AOL: the original web platform

From chat rooms to unmistakable chimes, here’s a quick look at one of our two March Madness finalists.


If you’re like us, you still get a little shiver up your spine when you hear the iconic beee-boo-boop-boop-boop-be-dee-do-dee-do sound indicating you were logging on to AOL. The drawn-out dial-up pattern only heightened the anticipation as you unlocked a bold new world, full of instant information, immediate connection to friends, and access to everything you weren’t supposed to access.

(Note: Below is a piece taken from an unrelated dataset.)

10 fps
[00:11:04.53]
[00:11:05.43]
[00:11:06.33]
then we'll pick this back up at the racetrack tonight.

For many of us, this sound is inextricably linked to AOL. Originally dubbed America Online, the web platform was a pioneer of the early internet. It began as a video game company in 1983 and was near bankruptcy in 1985 when it was taken over by Jim Kimsey and reconfigured as an online service. Their success is attributed in part to the unforgettable CD campaign, in which they sent millions of free trial CDs to people’s mailboxes. (Fun fact: at one point 50 percent of the CDs produced in the US had the AOL logo on them.)

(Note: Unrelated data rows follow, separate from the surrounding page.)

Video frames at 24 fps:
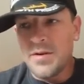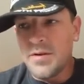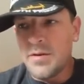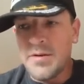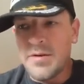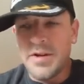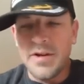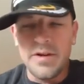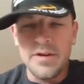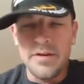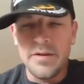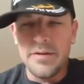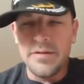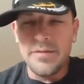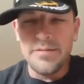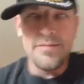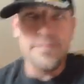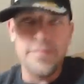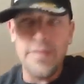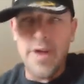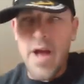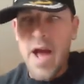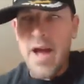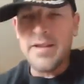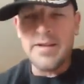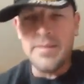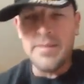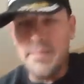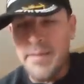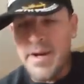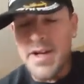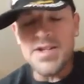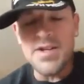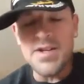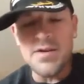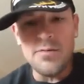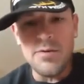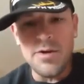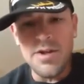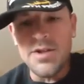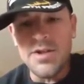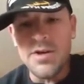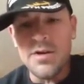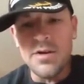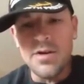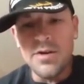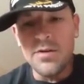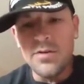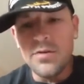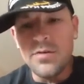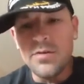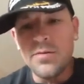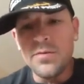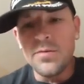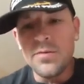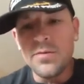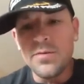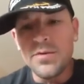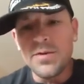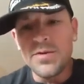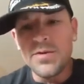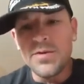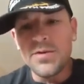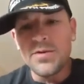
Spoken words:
So, I mean, not to mention what it's going to do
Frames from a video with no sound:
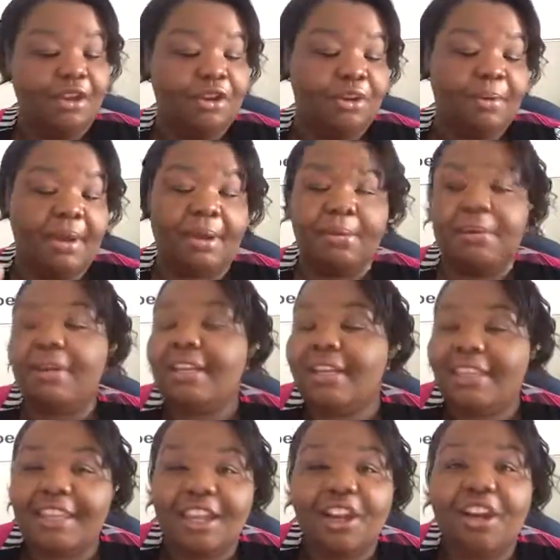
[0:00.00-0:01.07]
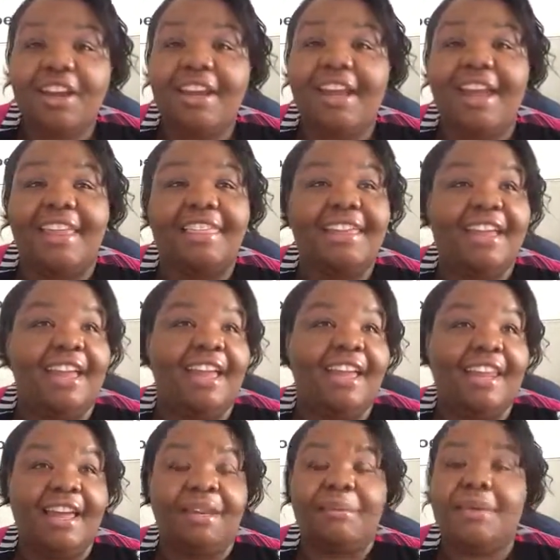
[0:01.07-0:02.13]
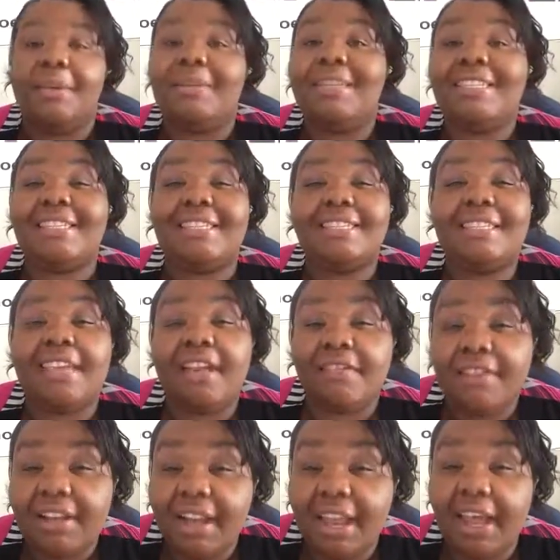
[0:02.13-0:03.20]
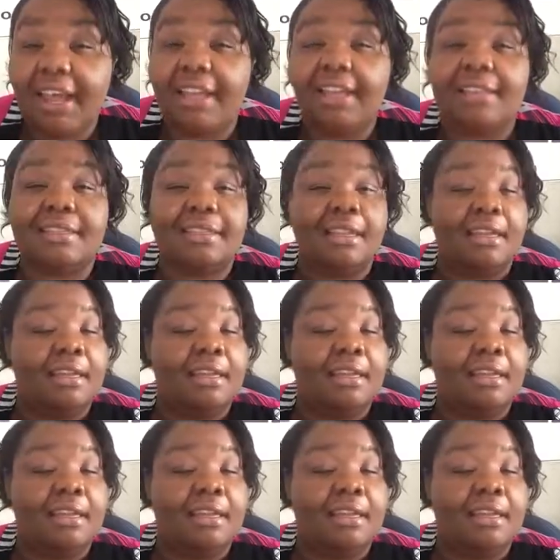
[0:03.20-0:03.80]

Nobody put anything on it. I think I had like maybe 7 likes,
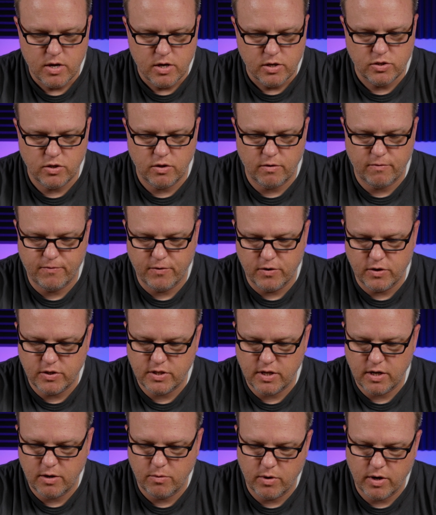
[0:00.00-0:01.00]
So the
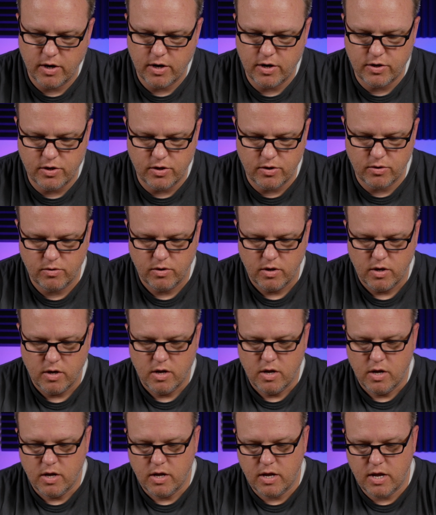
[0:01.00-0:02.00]
first thing we're gonna do,
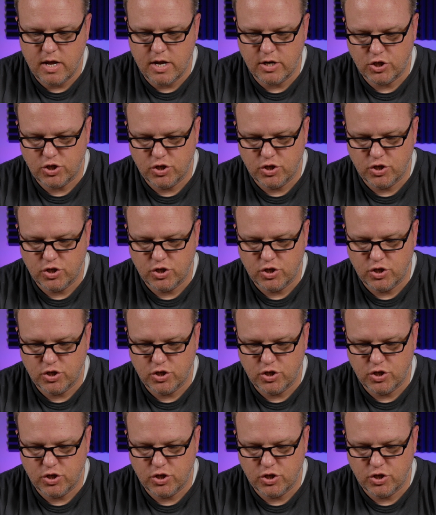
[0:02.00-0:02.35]
it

Remember the feeling of getting an AOL CD in the mail advertising 100 free hours? It felt like you won the lottery.

Due to expansion, partnerships, mergers and leaderships changes, the company grew through the 90s, dominating the internet space, and in its late 90s/early 2000s heyday, AOL purchased Netscape, adding to their browser capabilities, and then bought Time Warner in the largest merger in US history.

But in a classic tale of old dogs/new tricks, as the rest of the web moved forward — and broadband hit the mainstream — AOL stayed true to itself and lagged in their technology. They were spun off of Time Warner in 2009, were acquired by Verizon in 2014, and were sold to a private equity firm in 2021 for $5 billion dollars. Now — they still exist! — AOL is a media company with news and content as well as email, games and other functions.

As for those iconic chimes, while our brains associate them with AOL, they’re just the sounds of a modem connecting. Why? Well, that’s a Wikipedia search for another day.